TASK TO CARRY OUT:
From the listing below, please restate exactly the lines beginning at the one with "[0:00.00-0:00.33]" and ending at the one with "[0:03.00-0:03.33]", both included, and skip the pictures.
[INPUT RECORDS Boundary: Start]
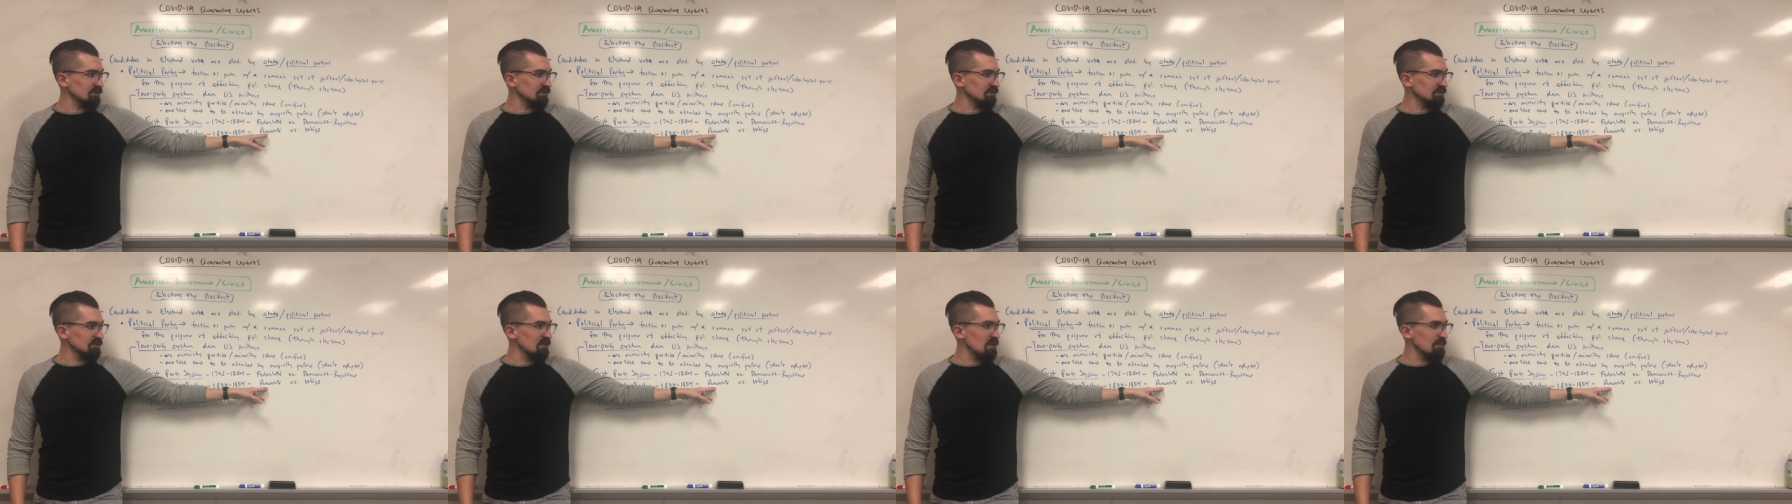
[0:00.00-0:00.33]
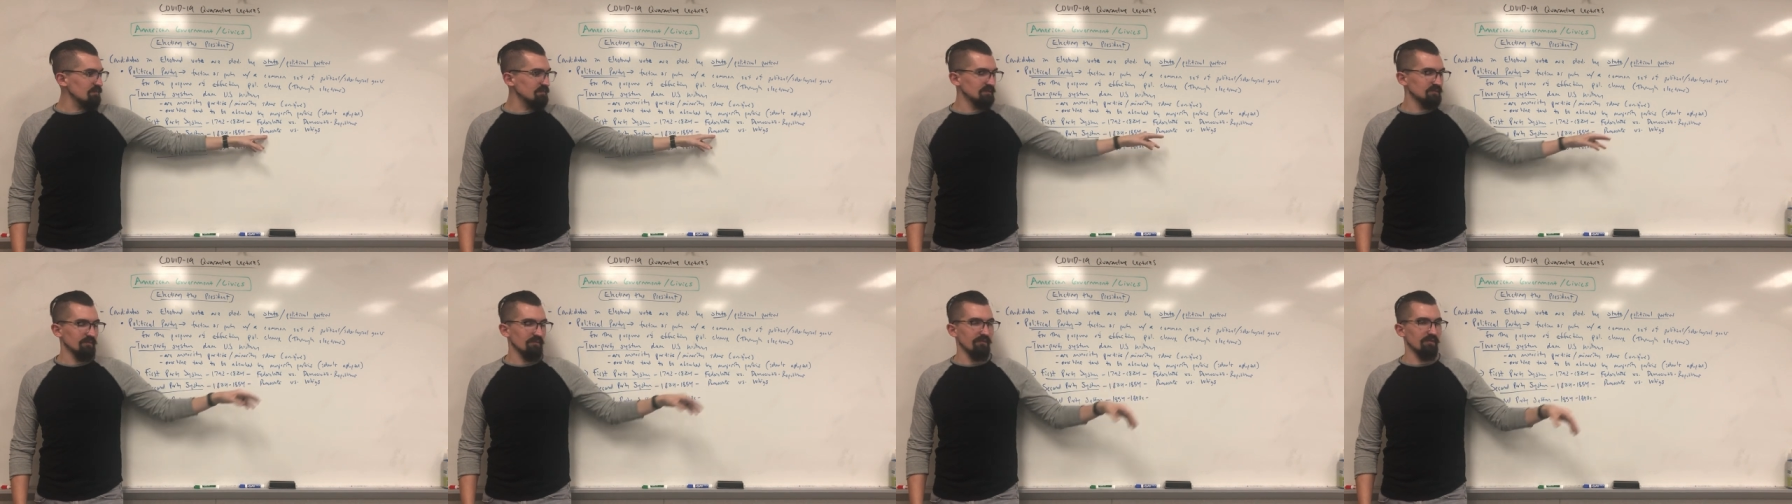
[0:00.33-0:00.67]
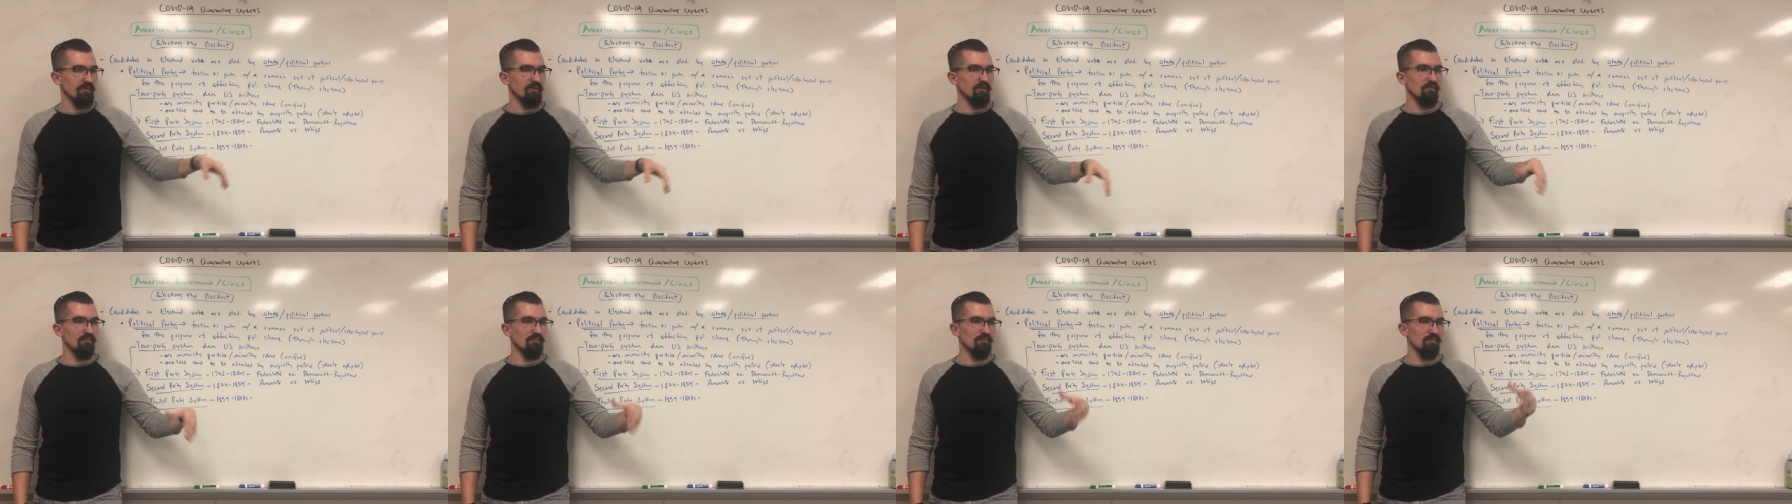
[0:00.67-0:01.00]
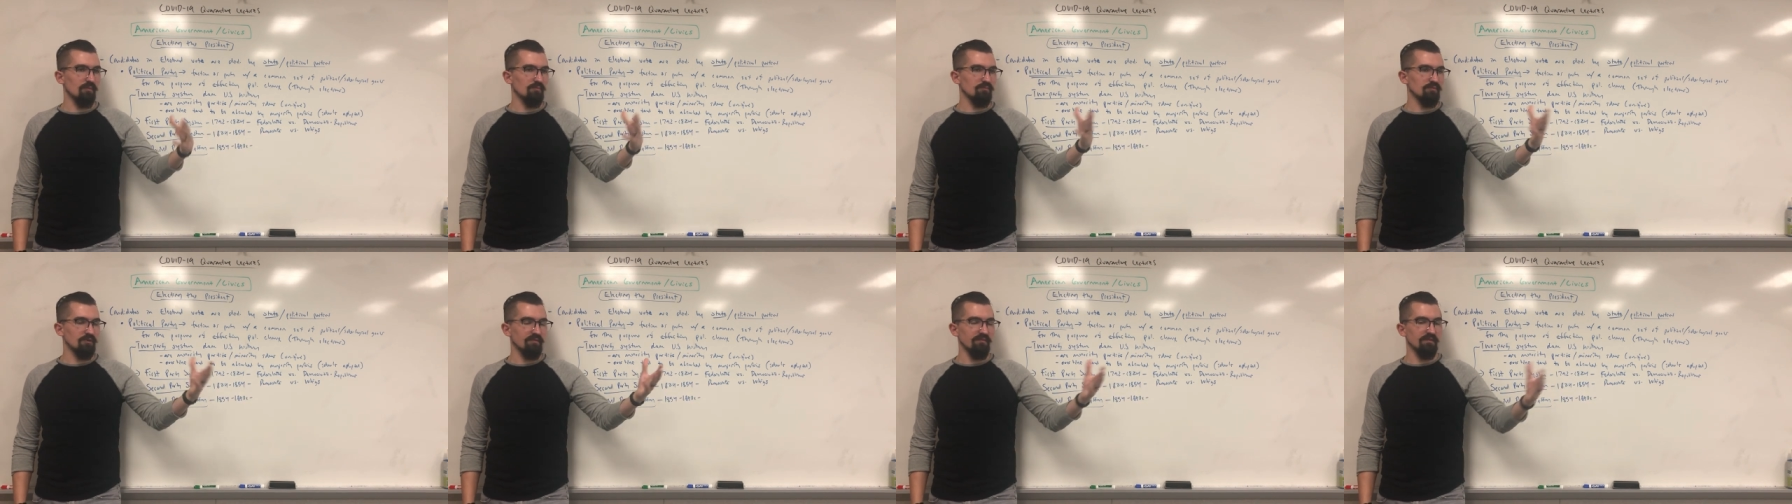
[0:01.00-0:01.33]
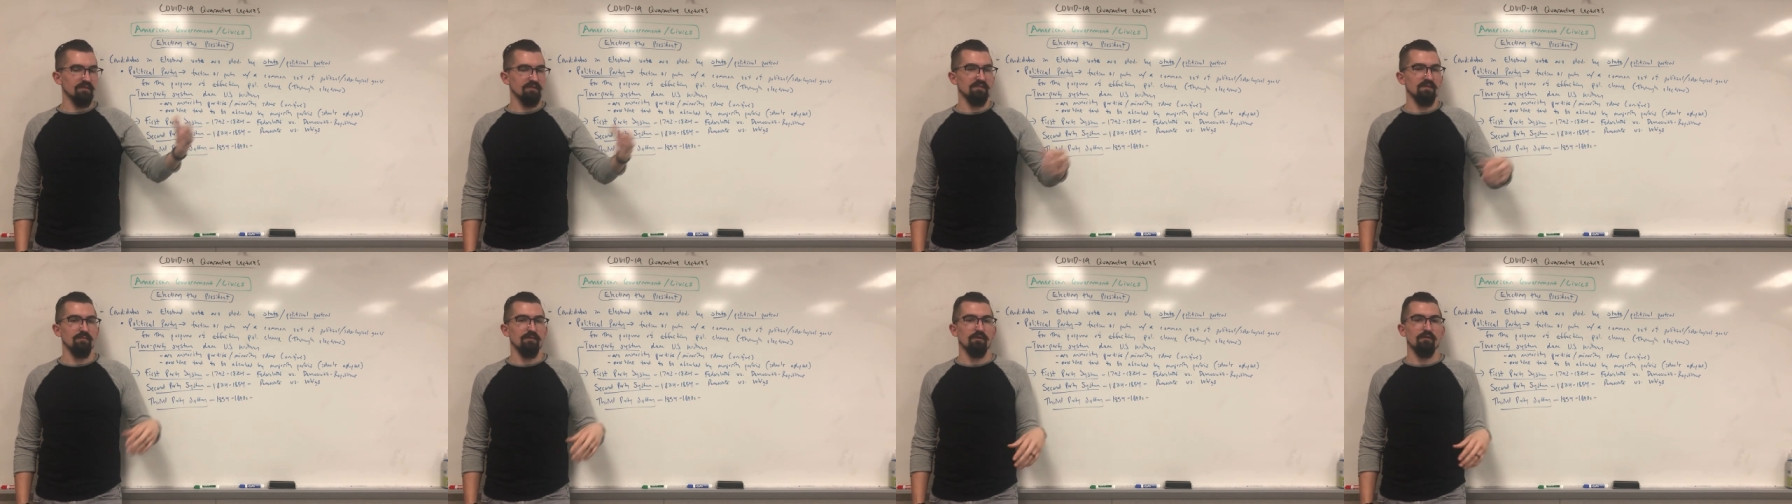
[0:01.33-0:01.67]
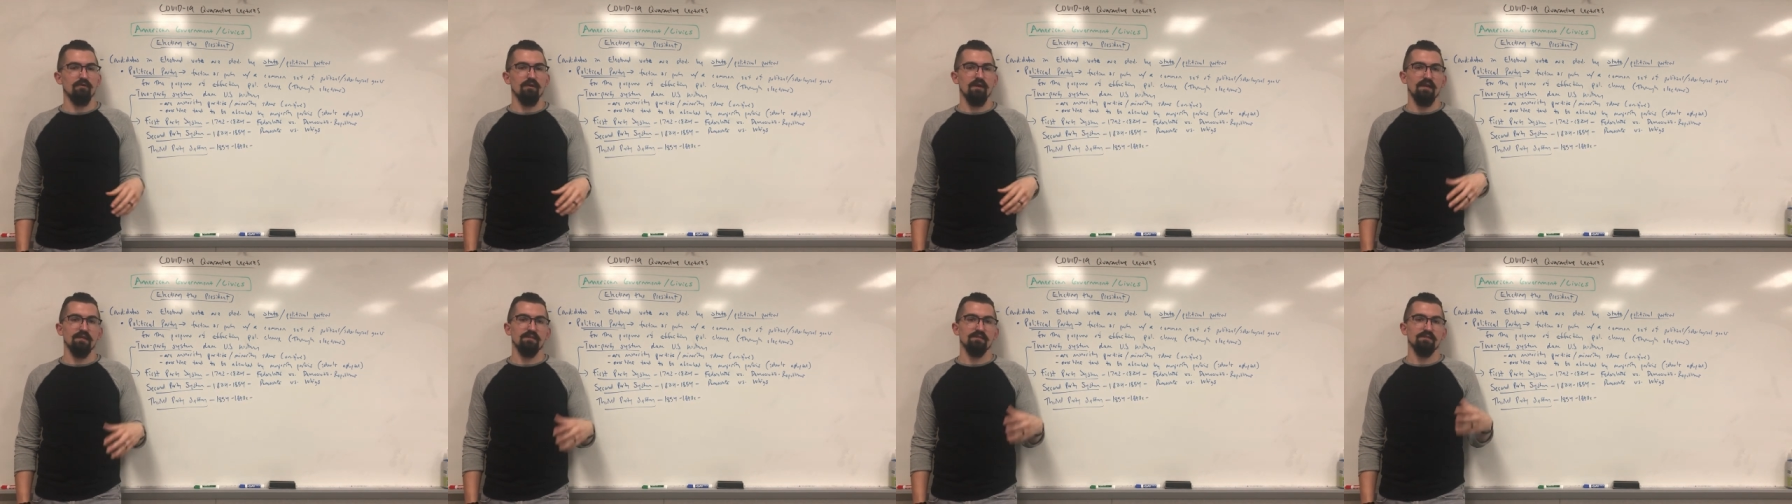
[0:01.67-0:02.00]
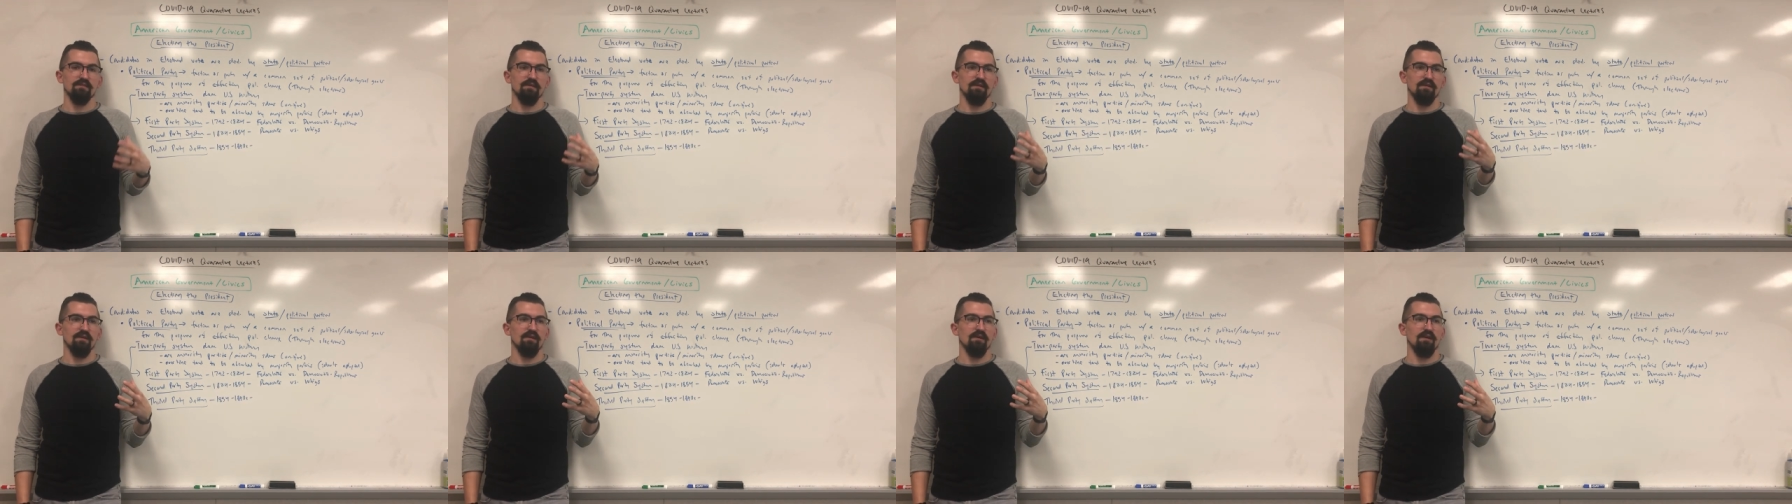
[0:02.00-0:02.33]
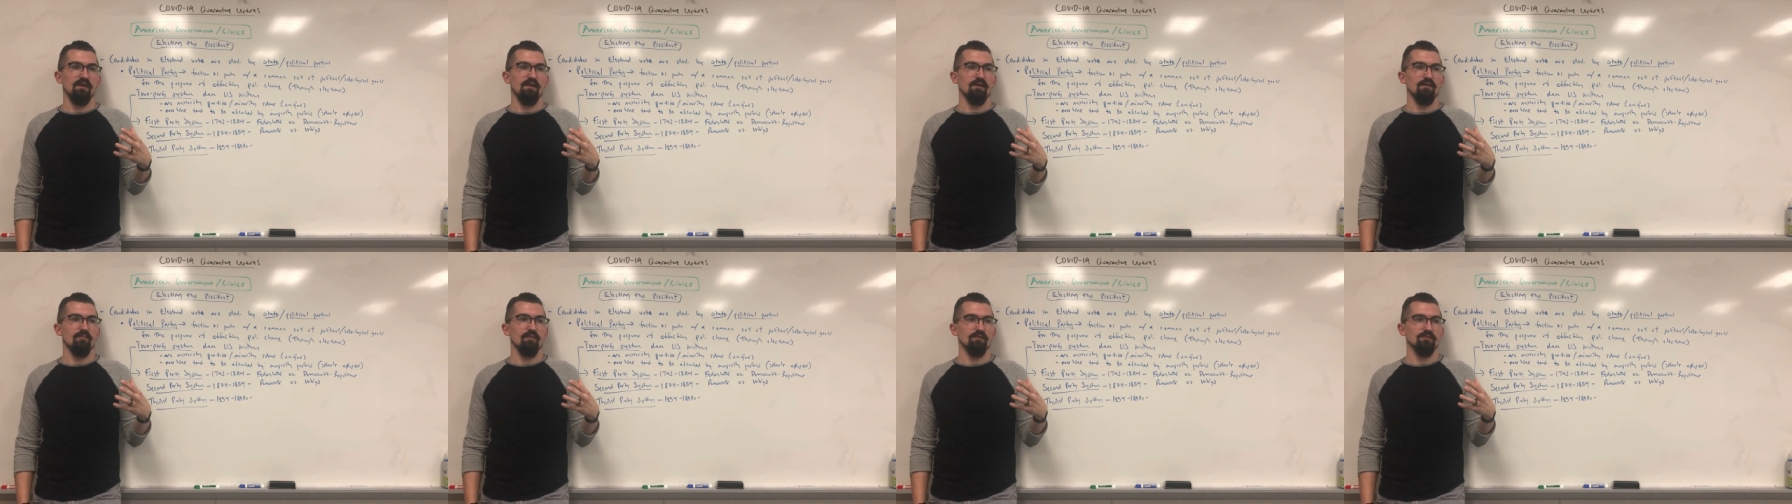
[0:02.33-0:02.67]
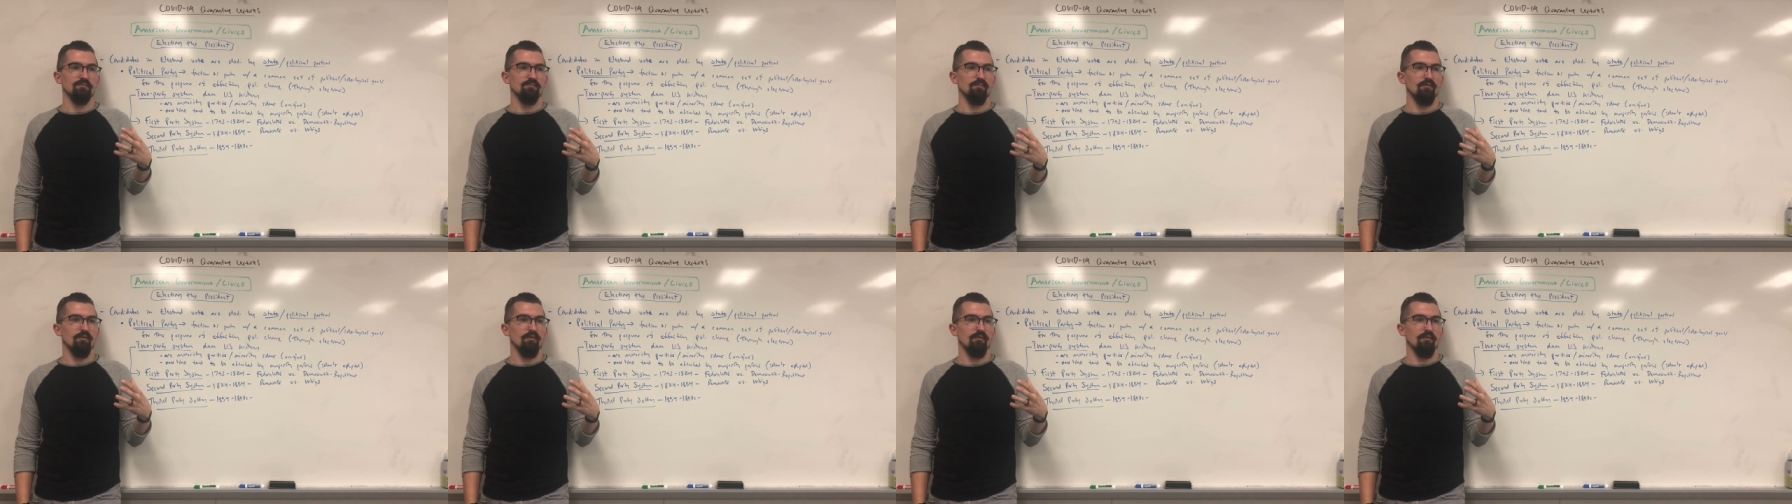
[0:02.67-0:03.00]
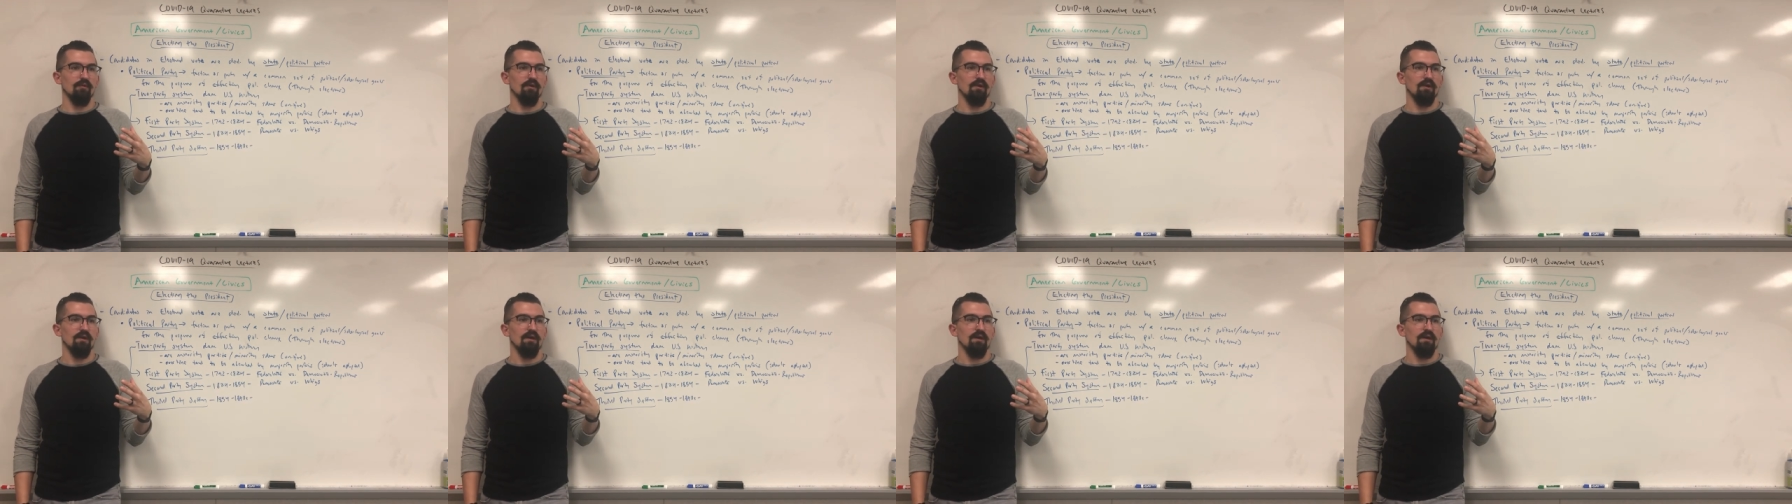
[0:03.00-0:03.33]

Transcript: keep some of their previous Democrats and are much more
[INPUT RECORDS Boundary: End]
[INPUT RECORDS Boundary: Start]
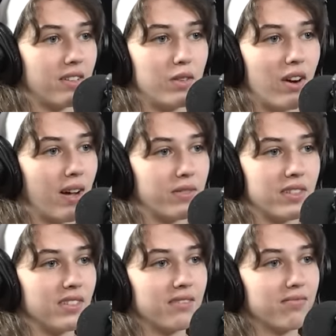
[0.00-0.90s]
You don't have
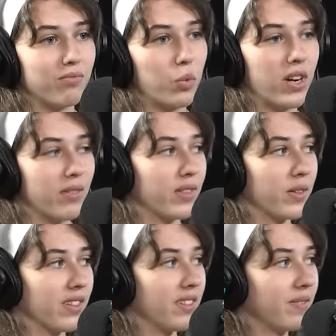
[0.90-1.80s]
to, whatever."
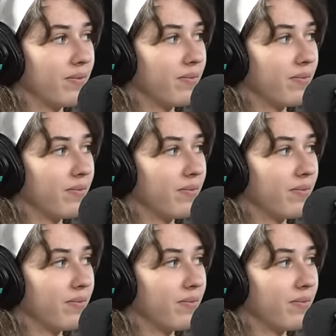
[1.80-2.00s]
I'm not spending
[INPUT RECORDS Boundary: End]
EXERCISE OUTPUT:
[0:00.00-0:00.33]
[0:00.33-0:00.67]
[0:00.67-0:01.00]
[0:01.00-0:01.33]
[0:01.33-0:01.67]
[0:01.67-0:02.00]
[0:02.00-0:02.33]
[0:02.33-0:02.67]
[0:02.67-0:03.00]
[0:03.00-0:03.33]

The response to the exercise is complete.